A zatem, dlaczego umowy cywilno-prawne są dobre?
1. Ubezpieczasz pracownika tam gdzie chcesz, nie tam gdzie ci każą.
2. Z innej strony plusów: jeśli pracodawca nie może sobie pozwolić na zatrudnienie na umowę o pracę, zatrudnia pracownika dzięki instytucji umowy cywilno-prawnej. Jeśli taka przestanie istnieć to jest duże prawdopodobieństwo, że osoba ta nie dostanie pracy w ogóle.
3. Nikt nie wojuje o zniesienie umowy o pracę. Tylko twoją rzeczą jest na jakich warunkach pracujesz u kogoś. Jeśli szukasz "bezpieczeństwa", jak to określasz, szukaj pracy z umową o pracę. Ale nie zmuszaj pracodawców żeby zatrudniali cię na twoich zasadach. Moja firma, moja piaskownica i moje zabawki. Chcesz, to chodź i pobaw się. A jeśli ci coś nie pasuje to ja cię przecież nie zmuszam.
 

Gr33n Acid

Nowicjusz
Dołączył
17 Listopad 2012
Posty
60
Punkty reakcji
0
Cyr4x napisał:
Jak będziesz spłacał kredyt za mieszkanie i miał dwójkę dzieci, to będziesz inaczej rozumował. Wtedy 2000 zł w budżetówce z umową o pracę na czas nieokreślony jest o wiele lepsze niż 3000 zł na umowę-zlecenie

Przy dwójce dzieci i 2K zł wątpię by jakiś bank dał Ci pożyczkę, no i z czego byś ją spłacał? Można było dostać w ramach programu kredyt przy takich dochodach co prawda, ale żona też musiała by mieć nie mniejsze, a i tak nie wiadomo. Wychodzi na to samo. Załóżmy, że biorę dwóch pracowników i na każdego jestem gotowy wyłożyć 5K miesięcznie, nie mówię tu o już ich kwocie brutto, ale kosztach z mojej strony. Nie chcę teraz liczyć dokładnie (jak bardzo chcesz to mogę), ale różnica między ich wynagrodzeniami będzie duża.

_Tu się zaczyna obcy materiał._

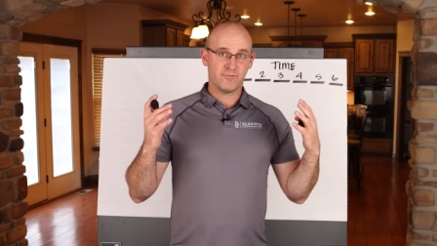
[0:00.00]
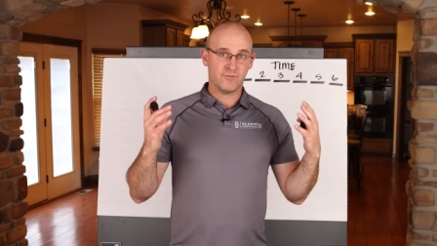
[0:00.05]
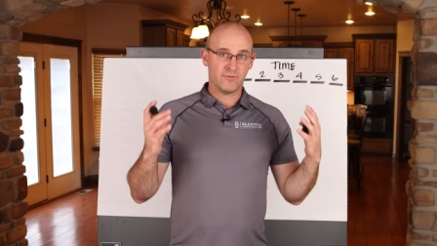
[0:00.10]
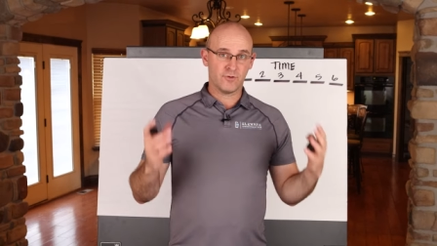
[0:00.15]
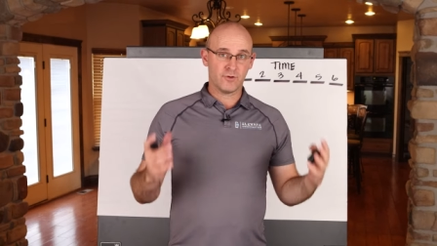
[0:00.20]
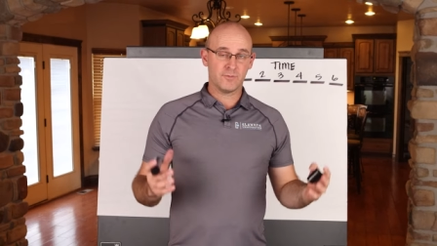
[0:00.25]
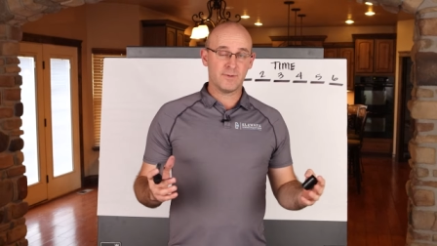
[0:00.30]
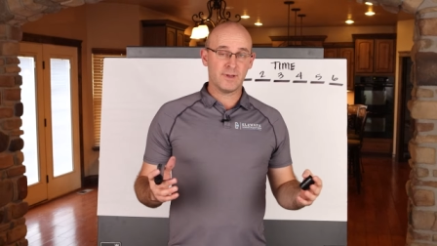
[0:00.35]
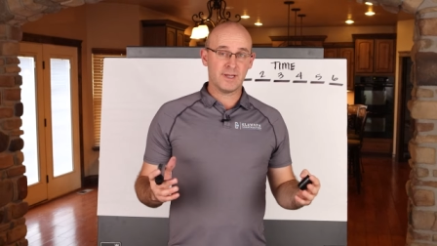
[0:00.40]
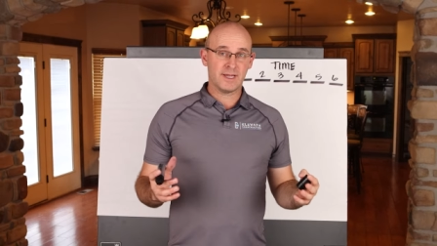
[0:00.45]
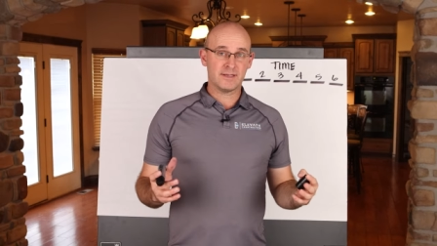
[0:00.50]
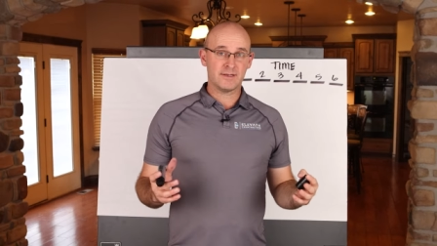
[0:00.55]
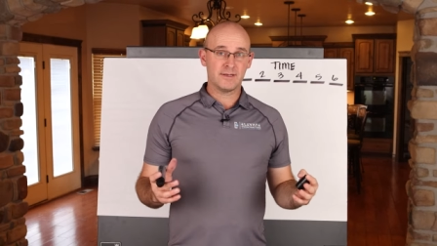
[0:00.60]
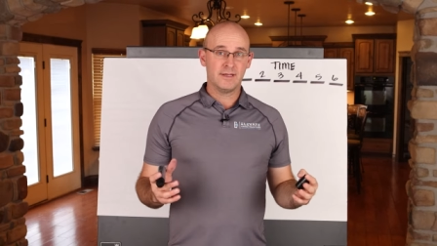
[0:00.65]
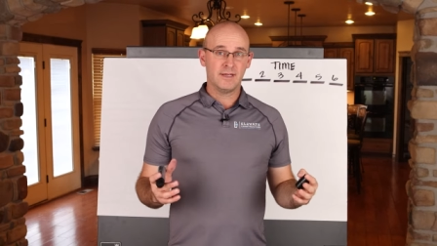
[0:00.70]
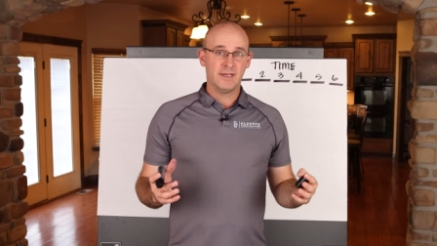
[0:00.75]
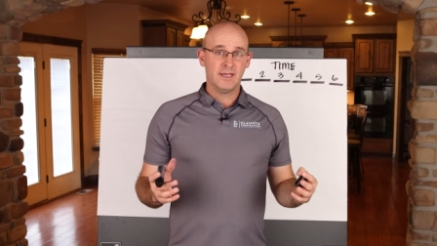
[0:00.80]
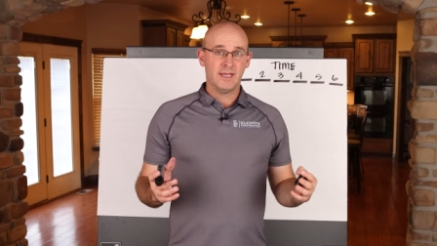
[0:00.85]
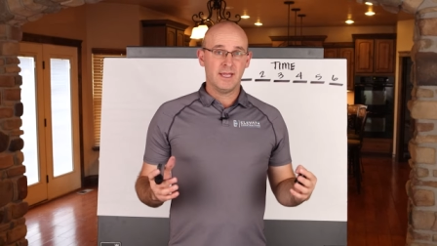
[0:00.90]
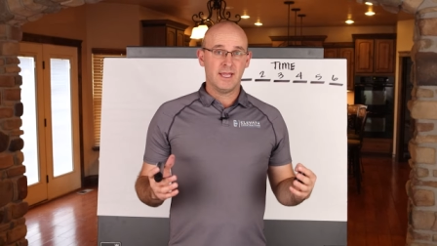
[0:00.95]
format
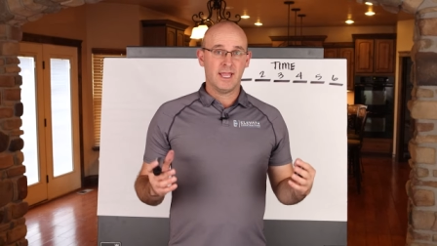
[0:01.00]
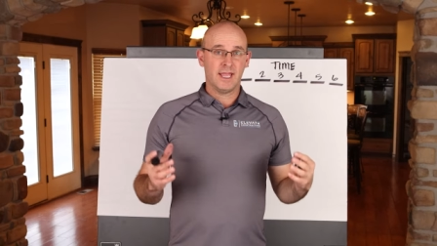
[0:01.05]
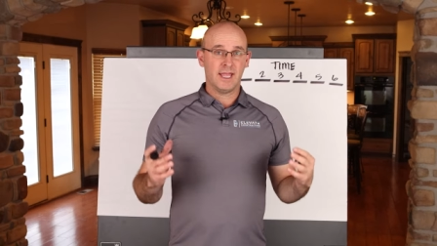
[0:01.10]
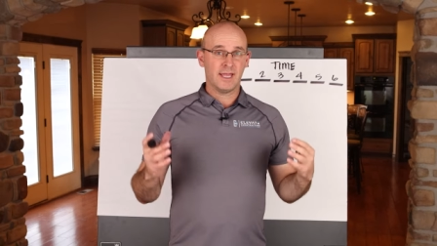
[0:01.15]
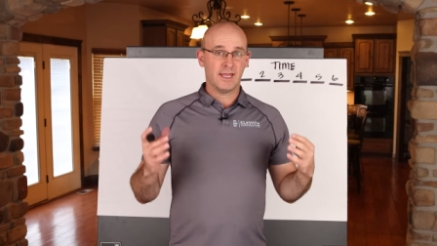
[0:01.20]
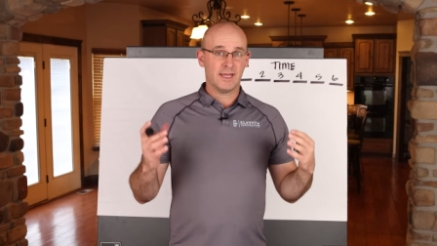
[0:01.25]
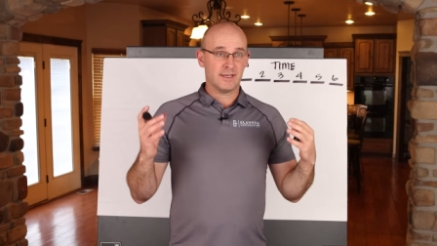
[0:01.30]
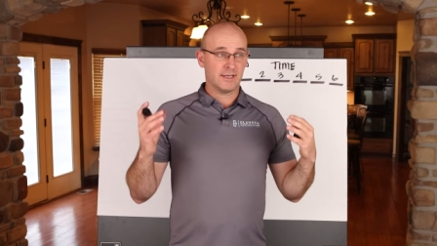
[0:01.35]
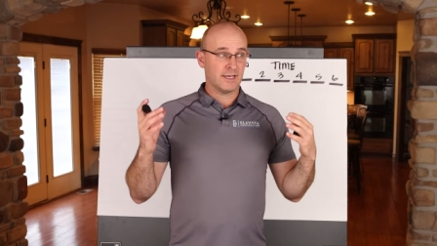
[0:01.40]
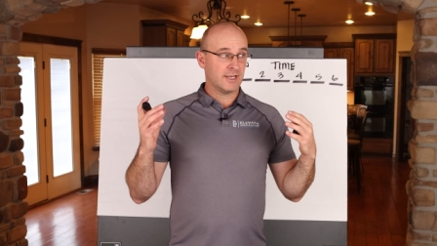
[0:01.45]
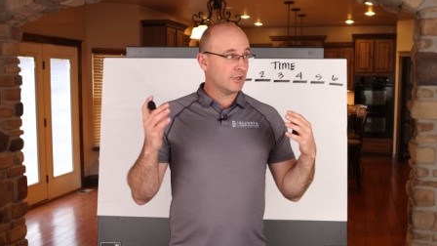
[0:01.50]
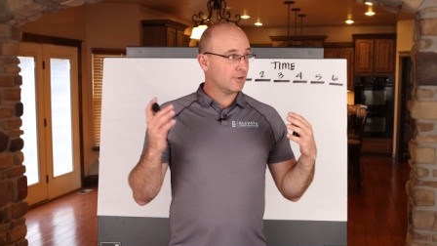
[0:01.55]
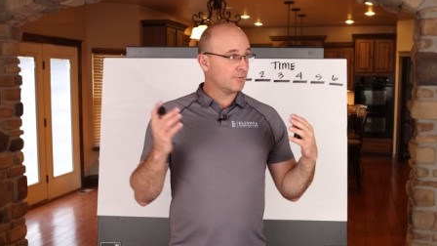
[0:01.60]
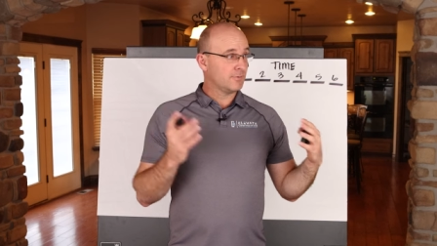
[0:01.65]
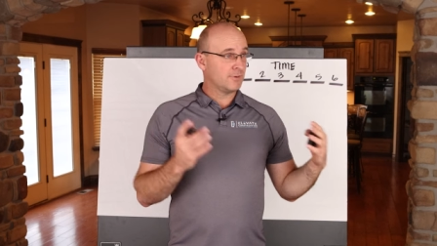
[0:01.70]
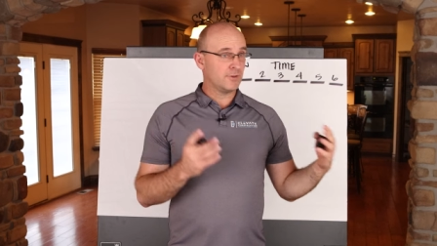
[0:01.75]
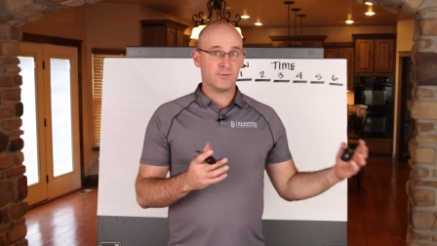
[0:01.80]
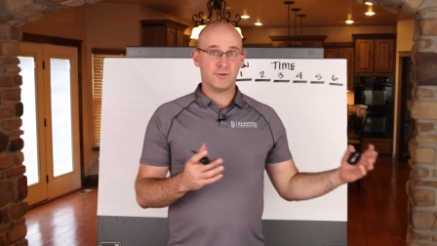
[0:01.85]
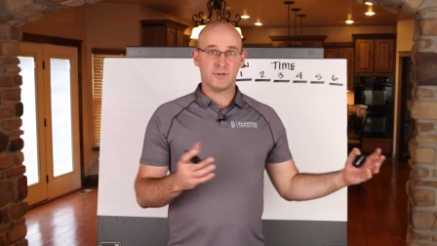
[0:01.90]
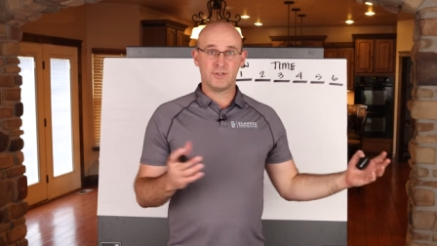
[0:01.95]
and
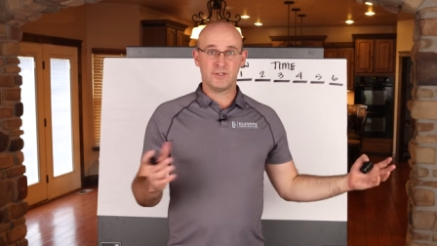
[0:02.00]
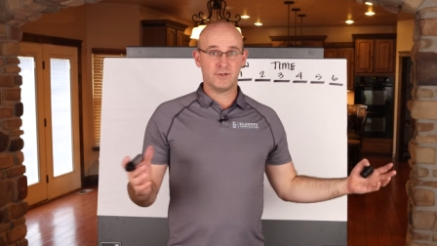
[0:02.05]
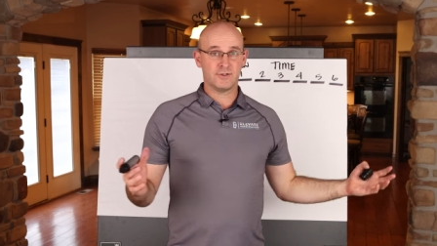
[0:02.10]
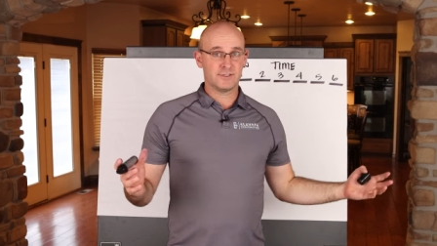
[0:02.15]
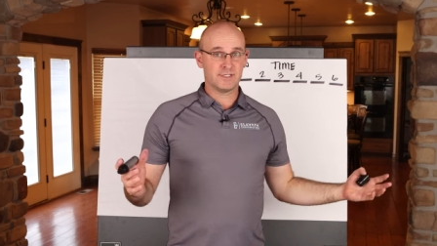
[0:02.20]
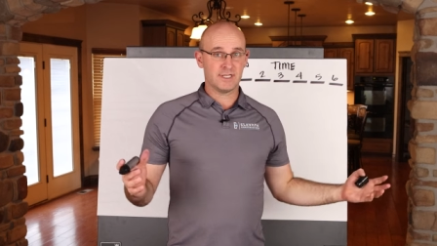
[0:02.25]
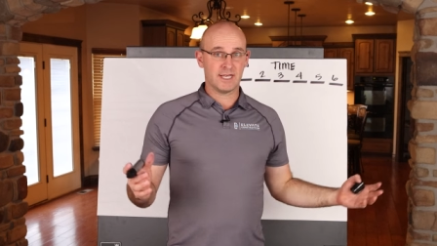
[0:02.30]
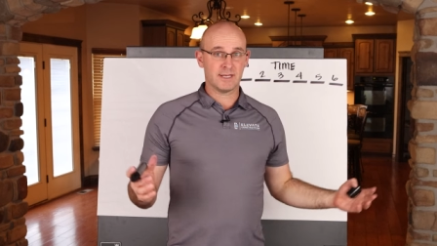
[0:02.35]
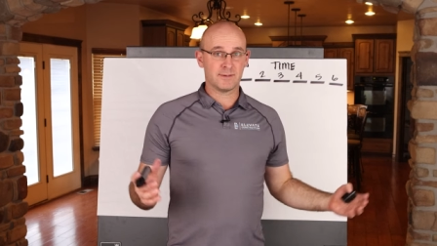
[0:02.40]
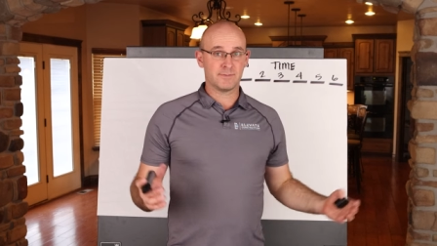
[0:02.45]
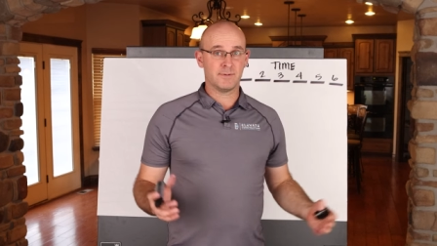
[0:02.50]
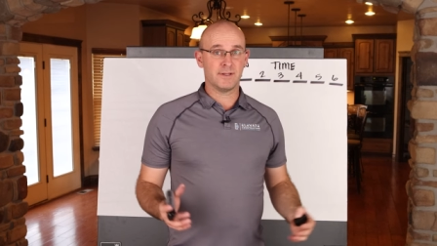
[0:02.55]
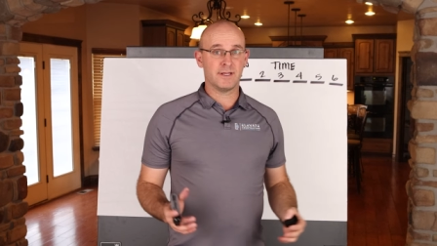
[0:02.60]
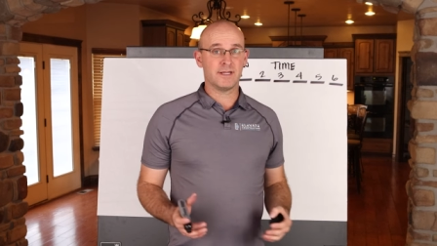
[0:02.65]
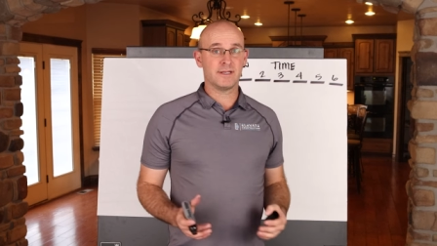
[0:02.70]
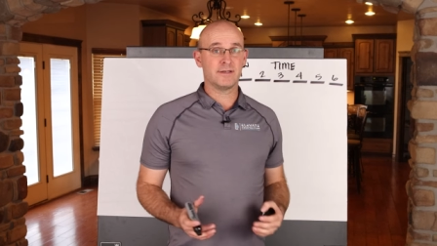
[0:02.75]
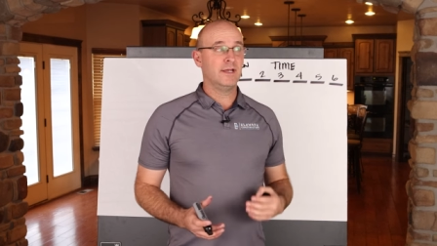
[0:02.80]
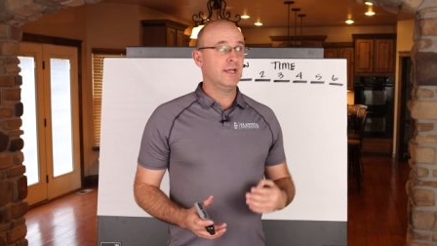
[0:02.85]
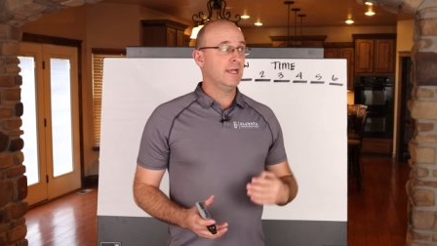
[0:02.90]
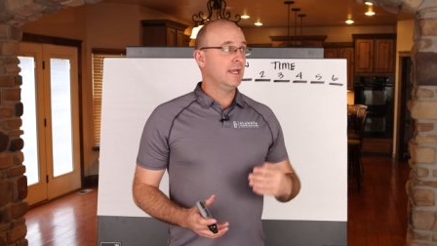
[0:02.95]
help you with your takt
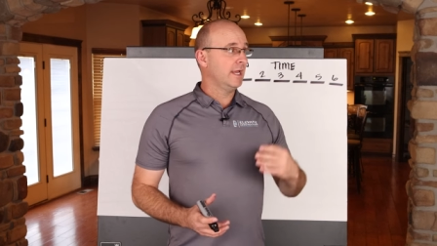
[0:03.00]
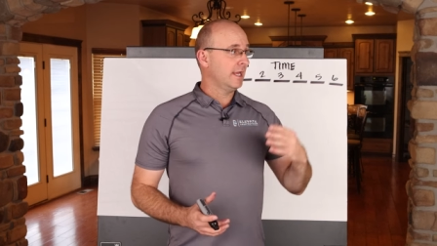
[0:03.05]
plan,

Stabilność zatrudnienia przy umowie o pracę to jest złudzenie. Powyżej pewnej kwoty (i granica ta wynosi znacznie mniej jak już wysokie wynagrodzenia rzędu x0 000 zł) bardziej się opłaca nadwyżkę względem tego co byśmy mieli na etacie dobrze inwestować.

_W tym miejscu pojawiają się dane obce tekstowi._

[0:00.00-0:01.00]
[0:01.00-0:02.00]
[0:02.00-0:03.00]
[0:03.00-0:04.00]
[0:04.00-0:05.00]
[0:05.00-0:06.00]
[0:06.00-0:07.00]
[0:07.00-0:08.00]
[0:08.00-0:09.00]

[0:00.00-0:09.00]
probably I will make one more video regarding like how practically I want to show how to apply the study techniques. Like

Oczywiście nie chcę popadać w skrajność. Na przykład dla stróża czy recepcjonisty przy znanych mi rynkowych wynagrodzeniach w Polsce to w 90% przypadków korzystniejsza będzie umowa o pracę, zwłaszcza, że zlecenie stosuje się w takich wypadkach między innymi by ominąć płacę minimalną, ale to już bida z nędzą (z szacunkiem do ludzi wykonujących ową pracę).
 

activeq

Nowicjusz
Dołączył
9 Kwiecień 2013
Posty
22
Punkty reakcji
0
Zgodzę się z przedmówcą.

Ze swojej strony dodam tylko że wg mnie stosowanie umowy zlecenia przez wielkie firmy generujące duże zyski miesięczne jest wg. mnie tym co trzeba tępić. Czym innym jest osoba prowadząca restaurację, która z trudem jest w stanie związać koniec z końcem - jej nikt nie obieca że miesiąc zamknie się na plus. A w takim miejscu zawsze może pracować ktoś, kto w danym okresie życia nie potrzebuje umowy o pracę.